## Task brief
Give back every entry, exactly as written.

-- Opening Marker --

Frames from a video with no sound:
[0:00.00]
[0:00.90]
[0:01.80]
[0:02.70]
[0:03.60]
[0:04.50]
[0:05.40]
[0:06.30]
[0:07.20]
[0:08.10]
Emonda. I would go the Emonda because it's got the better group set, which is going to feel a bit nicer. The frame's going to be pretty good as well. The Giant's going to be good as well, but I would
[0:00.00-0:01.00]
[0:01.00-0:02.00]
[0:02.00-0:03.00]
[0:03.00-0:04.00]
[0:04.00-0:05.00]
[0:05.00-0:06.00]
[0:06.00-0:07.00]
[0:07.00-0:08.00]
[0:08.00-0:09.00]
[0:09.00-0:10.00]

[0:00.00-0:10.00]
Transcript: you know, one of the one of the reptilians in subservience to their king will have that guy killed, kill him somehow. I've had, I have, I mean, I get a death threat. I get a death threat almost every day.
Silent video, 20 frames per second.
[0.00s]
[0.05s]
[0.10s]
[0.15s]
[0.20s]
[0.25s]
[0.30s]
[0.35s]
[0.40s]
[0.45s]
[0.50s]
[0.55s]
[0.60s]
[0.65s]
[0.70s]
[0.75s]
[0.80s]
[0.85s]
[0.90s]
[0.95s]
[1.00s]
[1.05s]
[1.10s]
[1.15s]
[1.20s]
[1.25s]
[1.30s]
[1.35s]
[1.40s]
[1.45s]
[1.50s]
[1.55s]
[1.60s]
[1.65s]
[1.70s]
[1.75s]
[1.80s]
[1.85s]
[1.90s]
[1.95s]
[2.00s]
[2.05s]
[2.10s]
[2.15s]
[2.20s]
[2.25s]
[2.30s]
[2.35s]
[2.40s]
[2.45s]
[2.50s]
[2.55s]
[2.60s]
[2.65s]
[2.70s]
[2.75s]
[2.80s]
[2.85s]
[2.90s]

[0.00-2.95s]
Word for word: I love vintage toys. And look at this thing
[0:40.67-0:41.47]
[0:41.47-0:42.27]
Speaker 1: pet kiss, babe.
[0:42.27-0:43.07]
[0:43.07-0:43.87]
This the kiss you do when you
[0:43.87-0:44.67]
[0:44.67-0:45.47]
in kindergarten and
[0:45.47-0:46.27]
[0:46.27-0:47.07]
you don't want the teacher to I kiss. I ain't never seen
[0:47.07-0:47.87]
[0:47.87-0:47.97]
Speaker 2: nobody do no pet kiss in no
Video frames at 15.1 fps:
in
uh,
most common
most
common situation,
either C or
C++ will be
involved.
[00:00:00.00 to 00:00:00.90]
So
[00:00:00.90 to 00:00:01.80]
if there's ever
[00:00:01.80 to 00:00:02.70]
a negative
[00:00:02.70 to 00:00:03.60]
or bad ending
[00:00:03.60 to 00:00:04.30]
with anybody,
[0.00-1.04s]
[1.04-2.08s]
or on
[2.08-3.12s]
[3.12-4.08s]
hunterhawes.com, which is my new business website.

-- Closing Marker --

## Problem solution
Frames from a video with no sound:
[0:00.00]
[0:00.90]
[0:01.80]
[0:02.70]
[0:03.60]
[0:04.50]
[0:05.40]
[0:06.30]
[0:07.20]
[0:08.10]
Emonda. I would go the Emonda because it's got the better group set, which is going to feel a bit nicer. The frame's going to be pretty good as well. The Giant's going to be good as well, but I would
[0:00.00-0:01.00]
[0:01.00-0:02.00]
[0:02.00-0:03.00]
[0:03.00-0:04.00]
[0:04.00-0:05.00]
[0:05.00-0:06.00]
[0:06.00-0:07.00]
[0:07.00-0:08.00]
[0:08.00-0:09.00]
[0:09.00-0:10.00]

[0:00.00-0:10.00]
Transcript: you know, one of the one of the reptilians in subservience to their king will have that guy killed, kill him somehow. I've had, I have, I mean, I get a death threat. I get a death threat almost every day.
Silent video, 20 frames per second.
[0.00s]
[0.05s]
[0.10s]
[0.15s]
[0.20s]
[0.25s]
[0.30s]
[0.35s]
[0.40s]
[0.45s]
[0.50s]
[0.55s]
[0.60s]
[0.65s]
[0.70s]
[0.75s]
[0.80s]
[0.85s]
[0.90s]
[0.95s]
[1.00s]
[1.05s]
[1.10s]
[1.15s]
[1.20s]
[1.25s]
[1.30s]
[1.35s]
[1.40s]
[1.45s]
[1.50s]
[1.55s]
[1.60s]
[1.65s]
[1.70s]
[1.75s]
[1.80s]
[1.85s]
[1.90s]
[1.95s]
[2.00s]
[2.05s]
[2.10s]
[2.15s]
[2.20s]
[2.25s]
[2.30s]
[2.35s]
[2.40s]
[2.45s]
[2.50s]
[2.55s]
[2.60s]
[2.65s]
[2.70s]
[2.75s]
[2.80s]
[2.85s]
[2.90s]

[0.00-2.95s]
Word for word: I love vintage toys. And look at this thing
[0:40.67-0:41.47]
[0:41.47-0:42.27]
Speaker 1: pet kiss, babe.
[0:42.27-0:43.07]
[0:43.07-0:43.87]
This the kiss you do when you
[0:43.87-0:44.67]
[0:44.67-0:45.47]
in kindergarten and
[0:45.47-0:46.27]
[0:46.27-0:47.07]
you don't want the teacher to I kiss. I ain't never seen
[0:47.07-0:47.87]
[0:47.87-0:47.97]
Speaker 2: nobody do no pet kiss in no
Video frames at 15.1 fps:
in
uh,
most common
most
common situation,
either C or
C++ will be
involved.
[00:00:00.00 to 00:00:00.90]
So
[00:00:00.90 to 00:00:01.80]
if there's ever
[00:00:01.80 to 00:00:02.70]
a negative
[00:00:02.70 to 00:00:03.60]
or bad ending
[00:00:03.60 to 00:00:04.30]
with anybody,
[0.00-1.04s]
[1.04-2.08s]
or on
[2.08-3.12s]
[3.12-4.08s]
hunterhawes.com, which is my new business website.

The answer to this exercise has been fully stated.